▶ _Task goal_: Word for word, restate the listing; omit the pictures.

▶ _Provided entries_:

──────

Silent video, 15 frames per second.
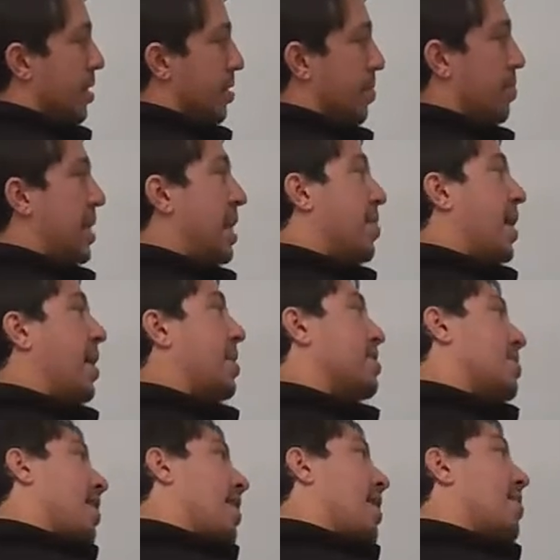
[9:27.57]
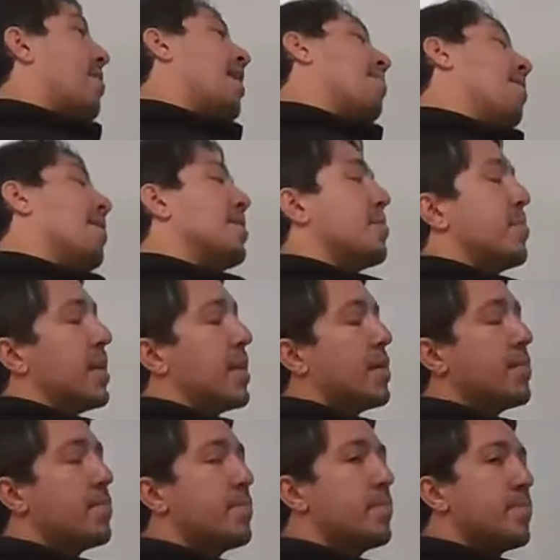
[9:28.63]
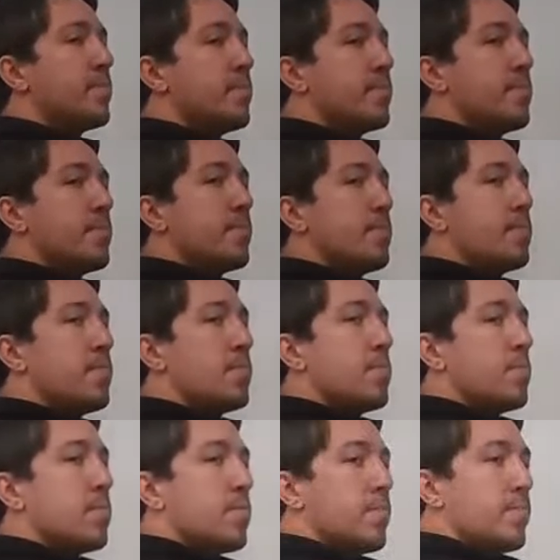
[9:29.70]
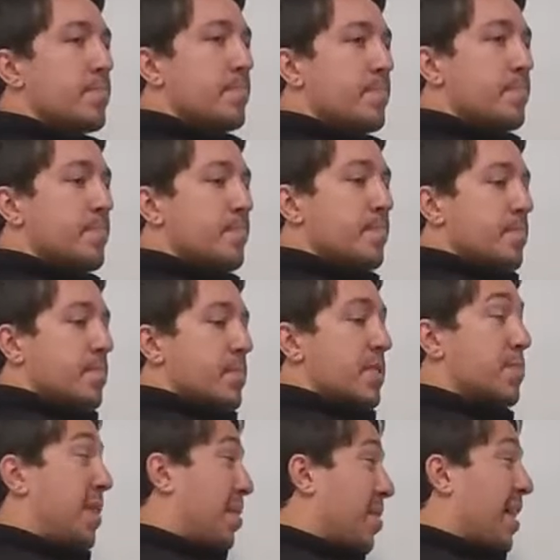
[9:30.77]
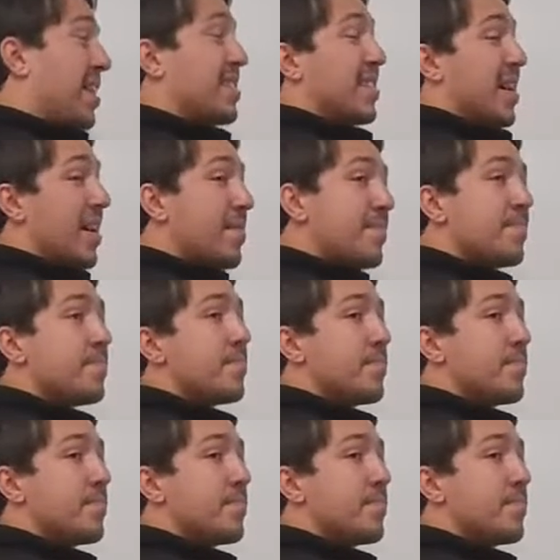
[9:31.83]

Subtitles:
Is it B minus A or A minus B? It's B minus A.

──────

▶ _Solution to this exercise_:
Silent video, 15 frames per second.
[9:27.57]
[9:28.63]
[9:29.70]
[9:30.77]
[9:31.83]

Subtitles:
Is it B minus A or A minus B? It's B minus A.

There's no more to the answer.